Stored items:
• • • • •
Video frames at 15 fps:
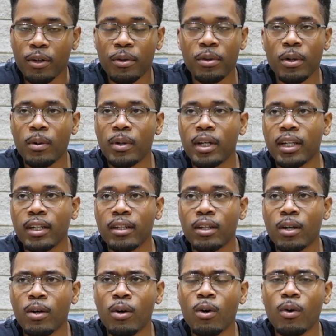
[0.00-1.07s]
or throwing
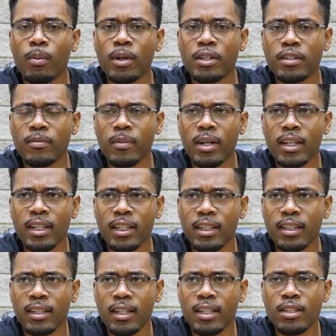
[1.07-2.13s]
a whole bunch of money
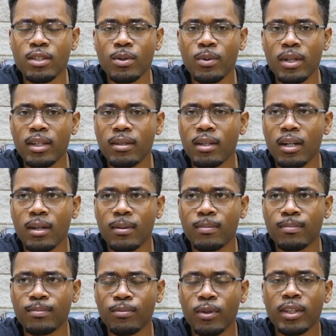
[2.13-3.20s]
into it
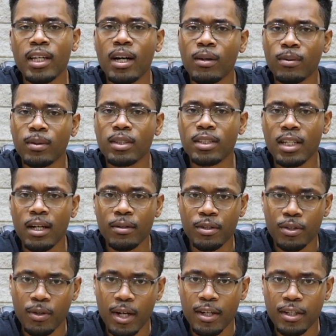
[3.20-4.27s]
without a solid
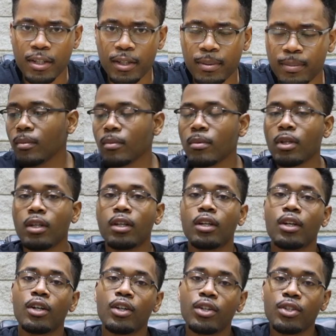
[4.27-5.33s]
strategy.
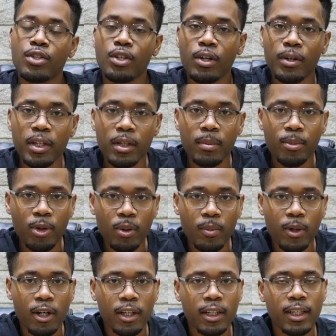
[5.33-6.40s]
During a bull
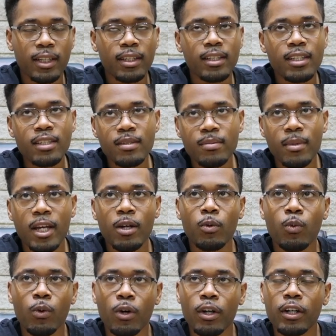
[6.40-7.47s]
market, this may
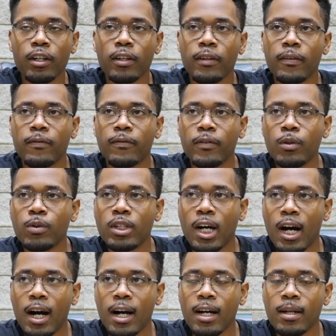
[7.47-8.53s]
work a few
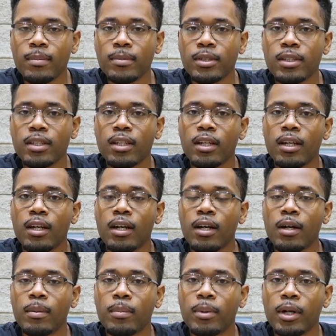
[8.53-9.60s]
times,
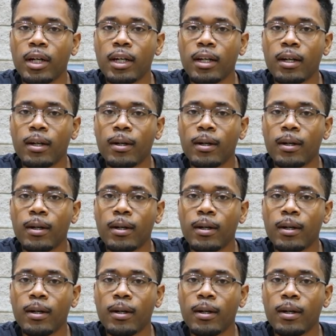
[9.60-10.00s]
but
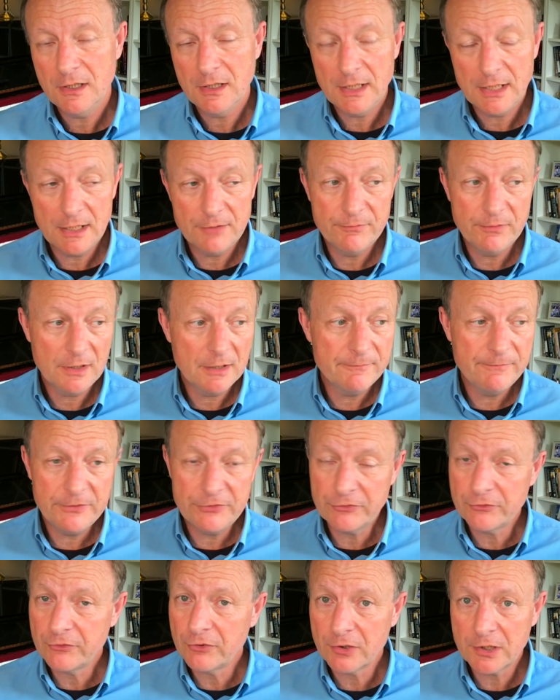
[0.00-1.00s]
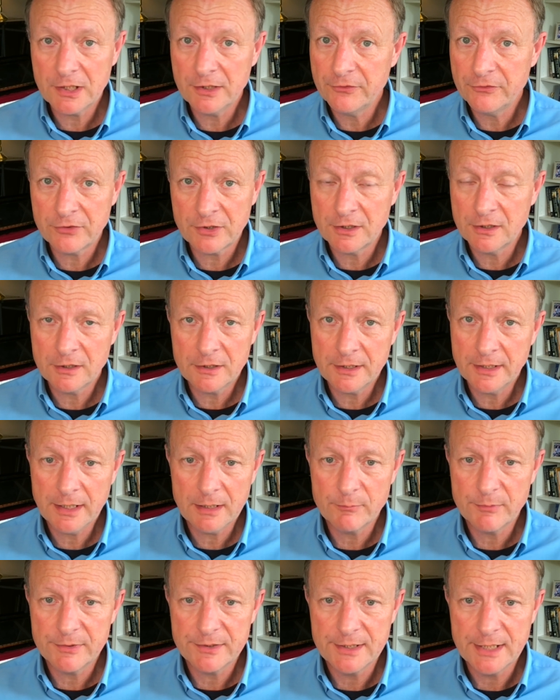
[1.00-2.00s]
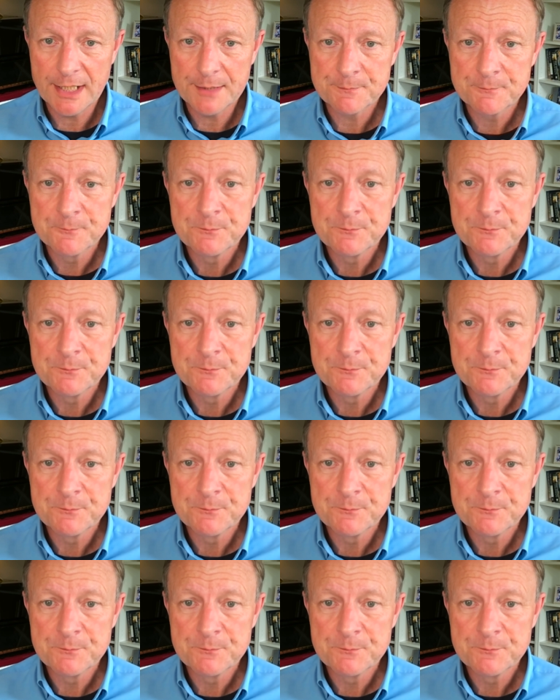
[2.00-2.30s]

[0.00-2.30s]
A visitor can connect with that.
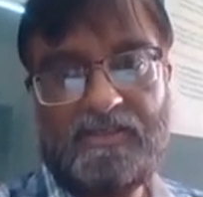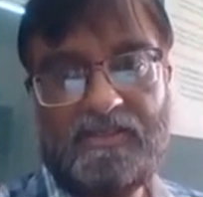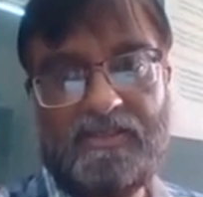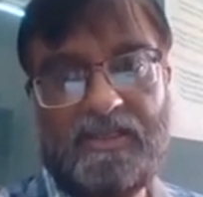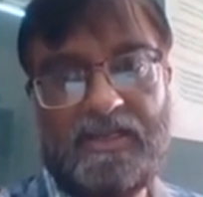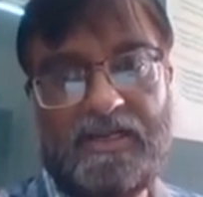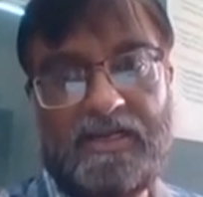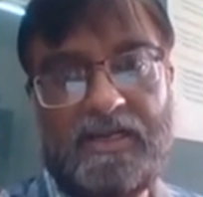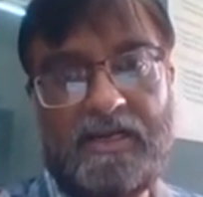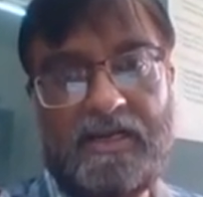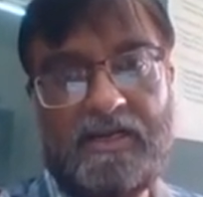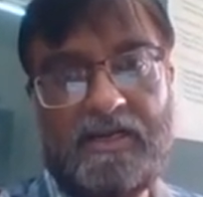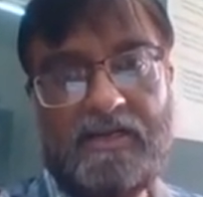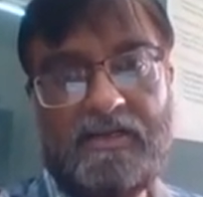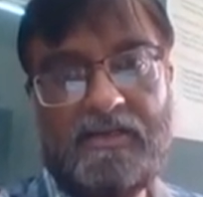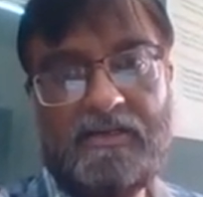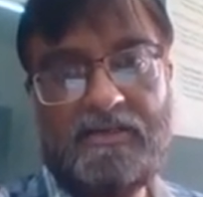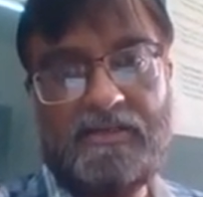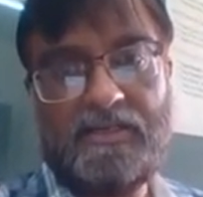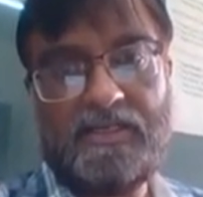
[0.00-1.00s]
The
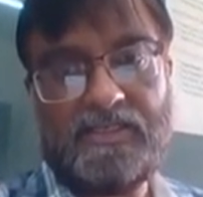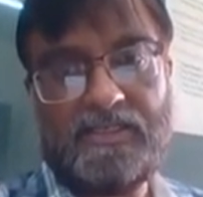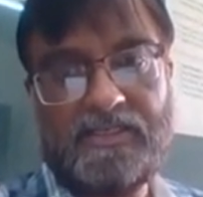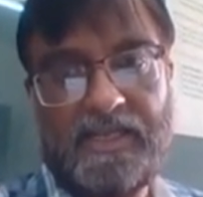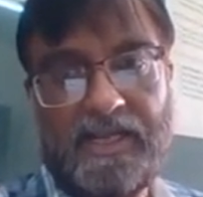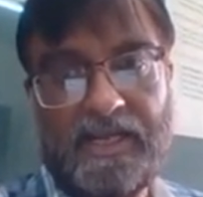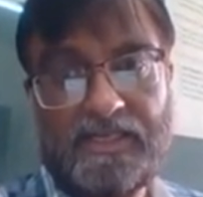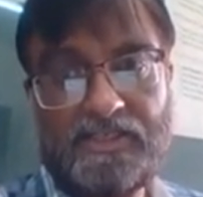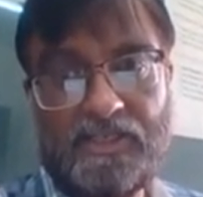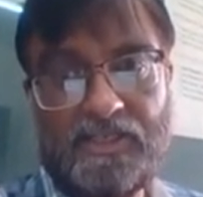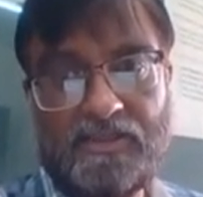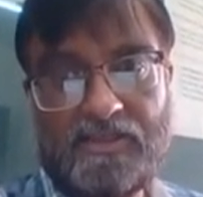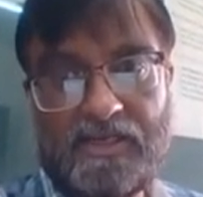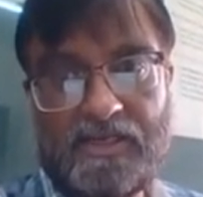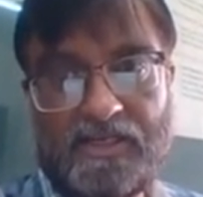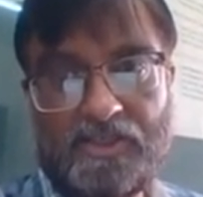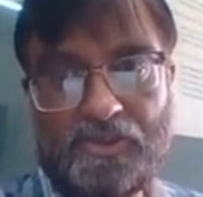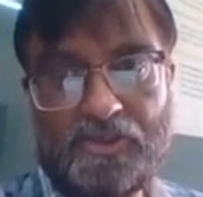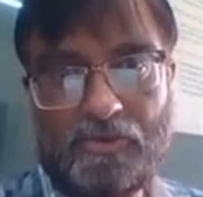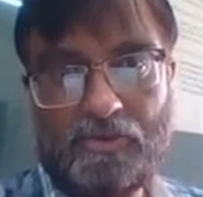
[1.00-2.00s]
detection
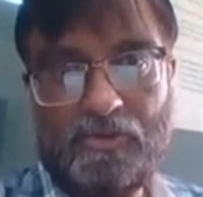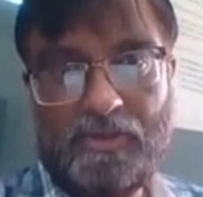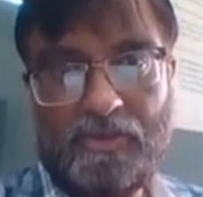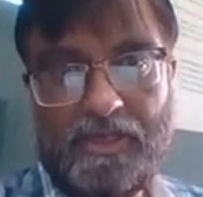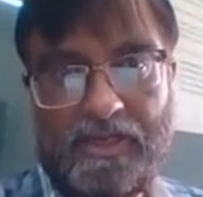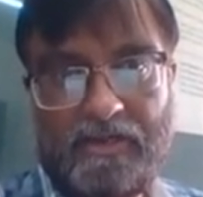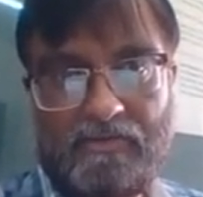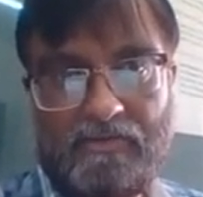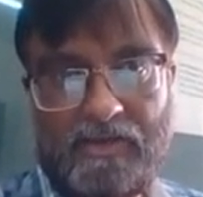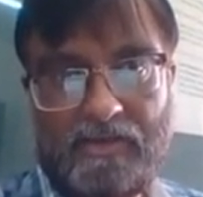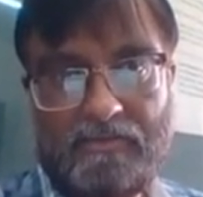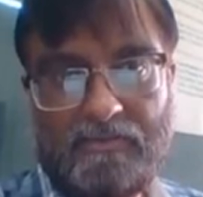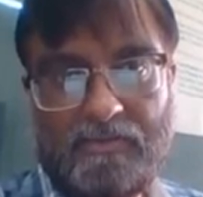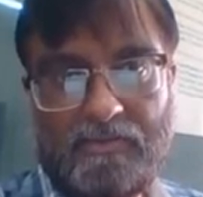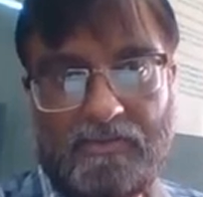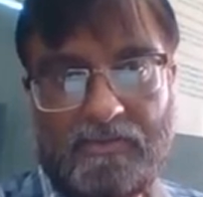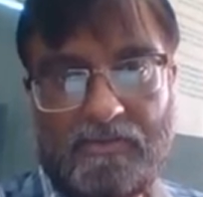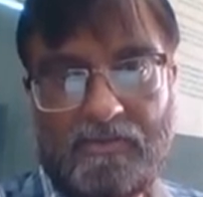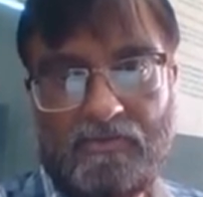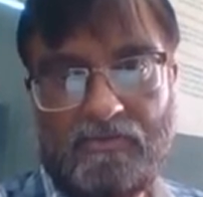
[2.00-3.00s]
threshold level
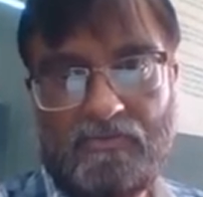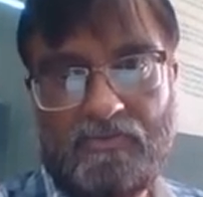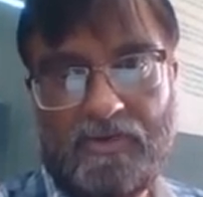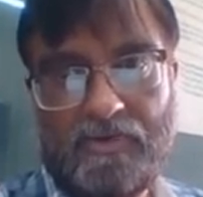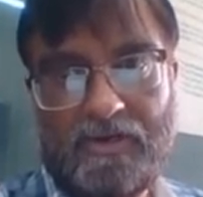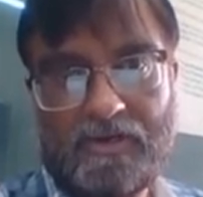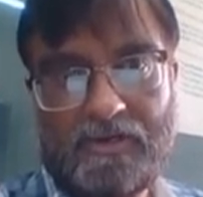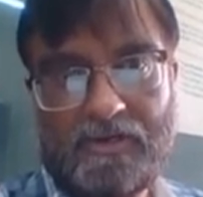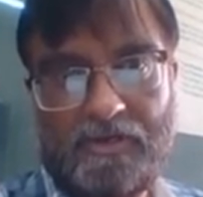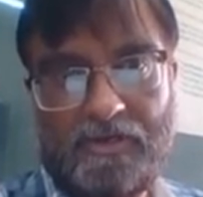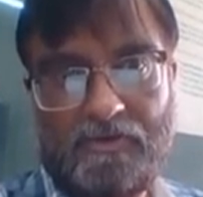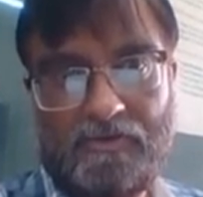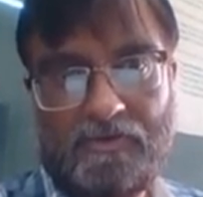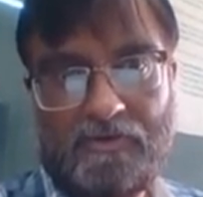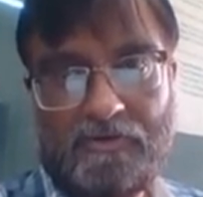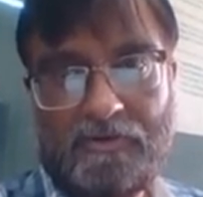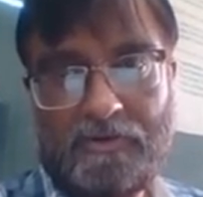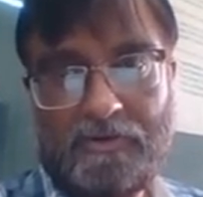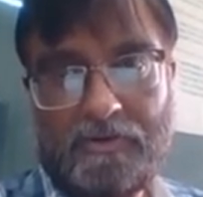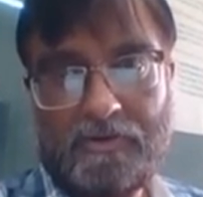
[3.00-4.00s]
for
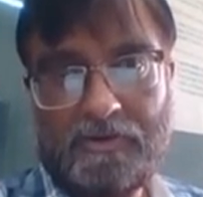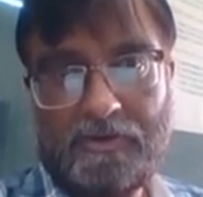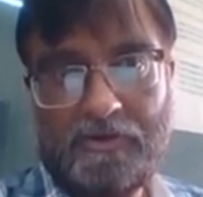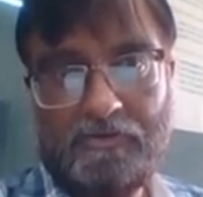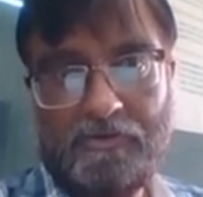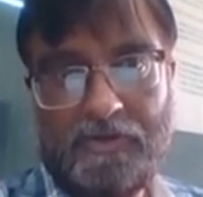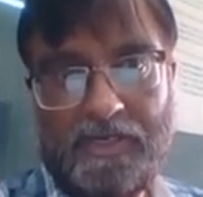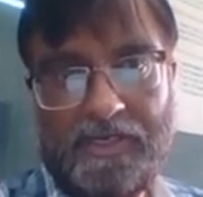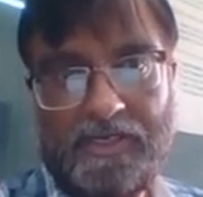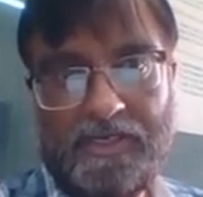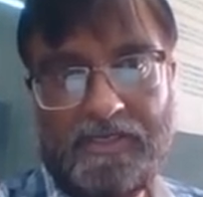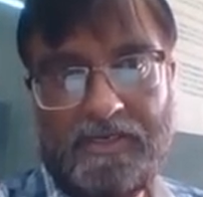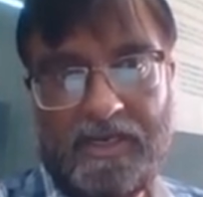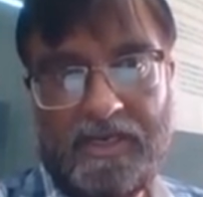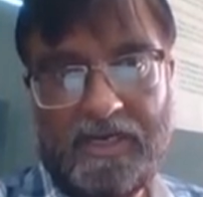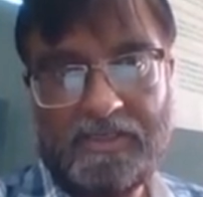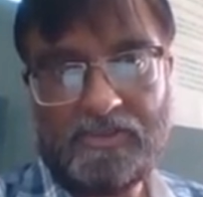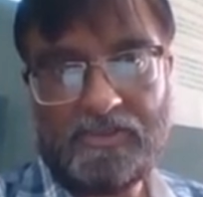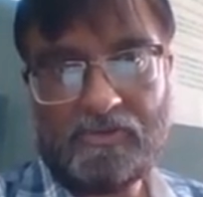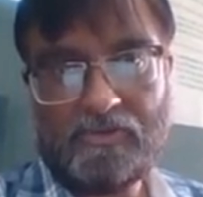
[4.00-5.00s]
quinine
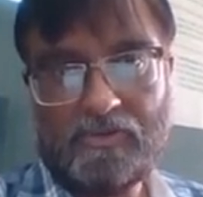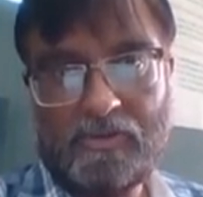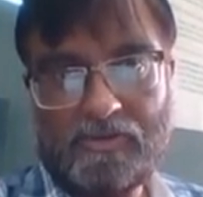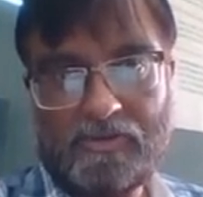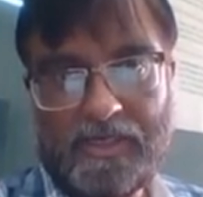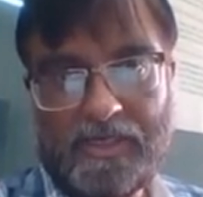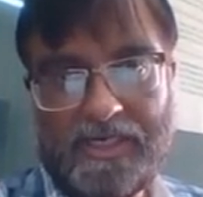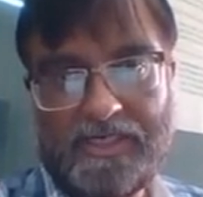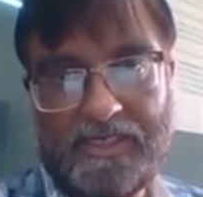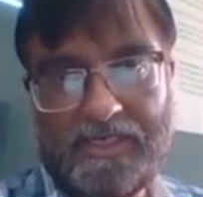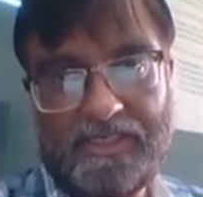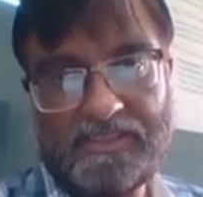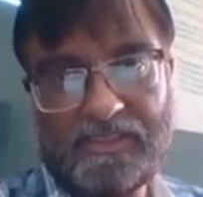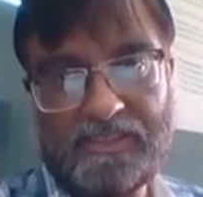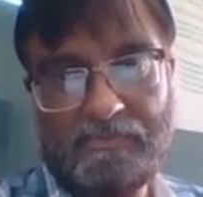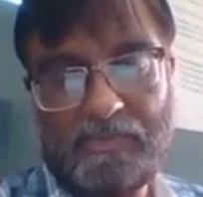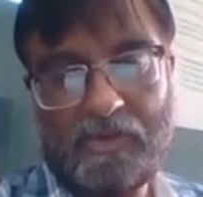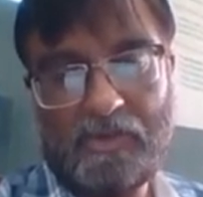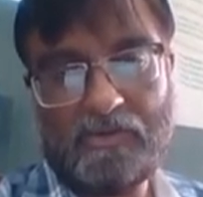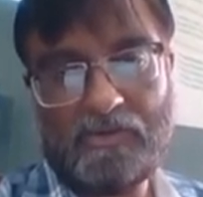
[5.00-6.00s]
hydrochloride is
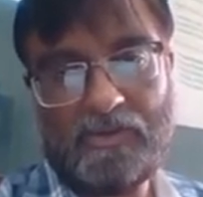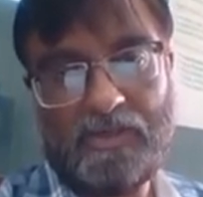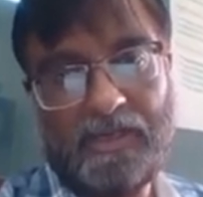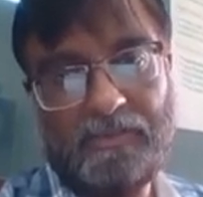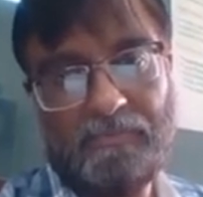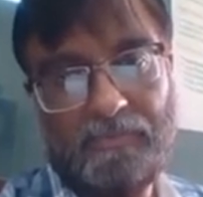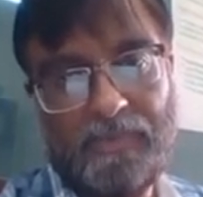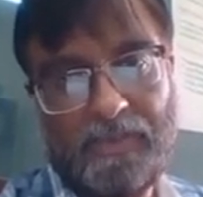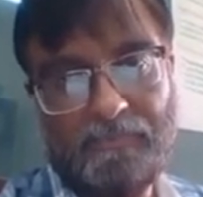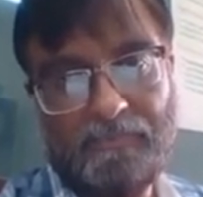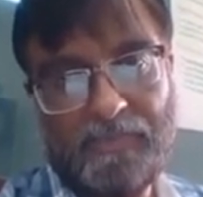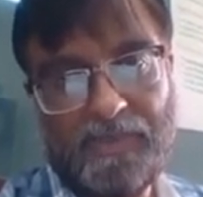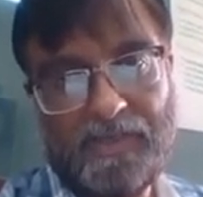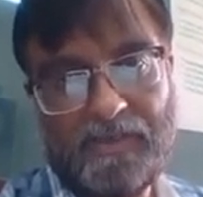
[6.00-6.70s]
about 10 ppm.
• • • • •
Each entry is to be transcribed verbatim, and any picture in it is to be skipped.

Task solution:
Video frames at 15 fps:
[0.00-1.07s]
or throwing
[1.07-2.13s]
a whole bunch of money
[2.13-3.20s]
into it
[3.20-4.27s]
without a solid
[4.27-5.33s]
strategy.
[5.33-6.40s]
During a bull
[6.40-7.47s]
market, this may
[7.47-8.53s]
work a few
[8.53-9.60s]
times,
[9.60-10.00s]
but
[0.00-1.00s]
[1.00-2.00s]
[2.00-2.30s]

[0.00-2.30s]
A visitor can connect with that.
[0.00-1.00s]
The
[1.00-2.00s]
detection
[2.00-3.00s]
threshold level
[3.00-4.00s]
for
[4.00-5.00s]
quinine
[5.00-6.00s]
hydrochloride is
[6.00-6.70s]
about 10 ppm.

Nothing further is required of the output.